Что потом, незначительно по сравнению с уже случившимся и не так существенно. Короче, остается посыпать голову пеплом и броситься в ноги судьбе, но не для того, чтобы вымолить прощение, а напротив - чтобы ускорить приговор. А приговор будет предельно суровый и беспощадный... Ибо своему она предпочла чужое. Если прежде ее лишала покоя неразделенная любовь и, растревоженная исходящей из прижатой к груди книги чужой силой, она потерянно бродила по комнатам, то теперь ночи напролет лежит с раскрытыми глазами среди мелочей умершей женщины, от которых невозможно избавиться, смотрит на исчезнувшее окно и боится уснуть из страха перед сновидениями, оживляющими ее умершего мужа, которому, боясь причинить боль и вызвать еще один удар, она не смеет сказать, что он напрасно ожил, он никому не нужен и здесь ему уже нет места.

А теперь вот она положила на стол руки, как два бесполезных предмета, и внимательно разглядывает их, изучает, словно ищет им применения. "Совсем ногти запустила", - думает отвлеченно, тянет время, поскольку и в самом деле не знает, что делать - вытащить Элизбара из его раковины или эту втащить к отцу за волосы... А может быть, проглотить все, как проглотила от Лизико немало горьких слов и несправедливых обвинений, только бы сохранить "хорошие отношения"; или все же внести ясность; имеет ли это смысл, когда не осталось ни уважения, ни стыда, ни запретов... Сейчас ей особенно не хватает Элизбара, и в то же время она не хочет его видеть. А ведь он здесь, в двух шагах, и в любую минуту может выйти. Он дышит тем же воздухом, что и они, в сущности, уже вдохнул смертельную дозу яда, просто еще не знает об этом... Не знает, что его ждет, какой позор, какую кару обрушила дочь на его голову, и беспечно постукивает на машинке, стучит, как дятел в квишхетских лесах...

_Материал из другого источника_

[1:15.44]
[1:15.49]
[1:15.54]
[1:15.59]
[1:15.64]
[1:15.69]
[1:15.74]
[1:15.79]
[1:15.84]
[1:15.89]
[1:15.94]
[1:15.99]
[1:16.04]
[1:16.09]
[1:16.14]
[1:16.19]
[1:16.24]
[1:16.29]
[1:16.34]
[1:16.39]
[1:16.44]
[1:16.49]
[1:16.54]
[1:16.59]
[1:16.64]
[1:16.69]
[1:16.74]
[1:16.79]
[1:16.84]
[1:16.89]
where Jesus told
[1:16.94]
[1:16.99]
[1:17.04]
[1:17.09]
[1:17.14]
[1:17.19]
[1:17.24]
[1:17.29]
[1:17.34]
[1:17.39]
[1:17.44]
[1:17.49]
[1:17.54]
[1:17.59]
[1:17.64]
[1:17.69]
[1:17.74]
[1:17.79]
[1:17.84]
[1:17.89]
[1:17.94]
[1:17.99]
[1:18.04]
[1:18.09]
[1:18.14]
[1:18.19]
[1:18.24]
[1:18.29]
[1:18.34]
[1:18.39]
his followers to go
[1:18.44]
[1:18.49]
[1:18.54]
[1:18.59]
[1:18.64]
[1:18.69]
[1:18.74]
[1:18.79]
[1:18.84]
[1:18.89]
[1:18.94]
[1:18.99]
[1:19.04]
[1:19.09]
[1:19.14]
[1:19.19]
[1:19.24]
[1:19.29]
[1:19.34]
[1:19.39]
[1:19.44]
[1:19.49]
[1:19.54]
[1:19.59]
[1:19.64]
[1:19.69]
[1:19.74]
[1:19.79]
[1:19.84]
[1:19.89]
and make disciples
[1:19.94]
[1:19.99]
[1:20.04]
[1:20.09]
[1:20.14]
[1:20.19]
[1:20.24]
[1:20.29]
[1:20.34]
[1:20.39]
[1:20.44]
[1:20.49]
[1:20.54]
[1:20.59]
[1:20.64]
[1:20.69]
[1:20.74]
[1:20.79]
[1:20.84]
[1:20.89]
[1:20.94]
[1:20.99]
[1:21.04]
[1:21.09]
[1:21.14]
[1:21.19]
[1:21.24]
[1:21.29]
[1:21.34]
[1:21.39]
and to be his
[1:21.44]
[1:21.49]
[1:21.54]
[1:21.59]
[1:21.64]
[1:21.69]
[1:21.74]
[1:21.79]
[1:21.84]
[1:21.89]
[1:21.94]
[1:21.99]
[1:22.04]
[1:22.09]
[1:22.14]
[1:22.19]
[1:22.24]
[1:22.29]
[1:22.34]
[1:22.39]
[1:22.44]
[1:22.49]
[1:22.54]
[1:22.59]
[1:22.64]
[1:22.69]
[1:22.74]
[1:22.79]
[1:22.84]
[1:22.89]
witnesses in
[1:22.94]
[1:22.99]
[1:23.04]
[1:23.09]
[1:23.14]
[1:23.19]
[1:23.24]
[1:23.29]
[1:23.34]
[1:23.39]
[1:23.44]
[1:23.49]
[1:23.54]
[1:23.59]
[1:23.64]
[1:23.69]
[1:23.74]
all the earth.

А вот дочери его гораздо лучше, чем до прихода к мачехе. Тайна извела ее, как нарыв. Она не могла поделиться ни с мужем, ни с мачехой. А при виде Раждена на нее вообще находил столбняк, она терялась, лепетала, заикалась и придумывала любой повод, чтобы уйти, закрыться в комнате, в ванной, в туалете... все равно где, только бы не чувствовать его взгляда, пронизывающего до костей. Элисо оставалась единственным человеком, кому она могла доверить свою тайну, и все-таки она медлила, гордость не позволяла предстать перед мачехой беспомощной и беззащитной или хуже того - вызывающей жалость: вдруг она просто отругает ее, как девчонку, как дочь или пусть даже падчерицу. Лизико нуждалась в сердечном сочувствии другой женщины, в женской солидарности, но только от той, кто не использует во зло ее откровенность и не попытается под видом сочувствия оказать давление. Такой была только Элисо, если, разумеется, она, по обыкновению, не впадет в панику и тем самым не перепугает ее еще больше... Но вот боль снята, нарыв исторгнут, самое трудное сказано. Опасности для жизни больше нет. Теперь ее беспокоит другое - она боится пасть слишком низко в глазах Элисо и потому, как может, приукрашивает квишхетский эпизод. Но чем больше старается, тем отвратительней видится происшедшее: она оказывается не жертвой недоразумения или же, выражаясь юридически, не "объектом насилия", а союзницей, соучастницей, партнером или, попросту, стервой, шлюхой, похотливой сучкой... Вот что она читает на лице Элисо и вспыхивает, негодует на непонимание, назло ведет себя еще более вызывающе, не считаясь ни с возрастом, ни с родством (какая разница! кому какое дело!), и чем шире распахиваются от ужаса глаза Элисо, чем брезгливей кривятся и бледнеют ее губы, тем больше она торжествует в душе, словно пришла сюда только для того, чтобы причинить ей боль...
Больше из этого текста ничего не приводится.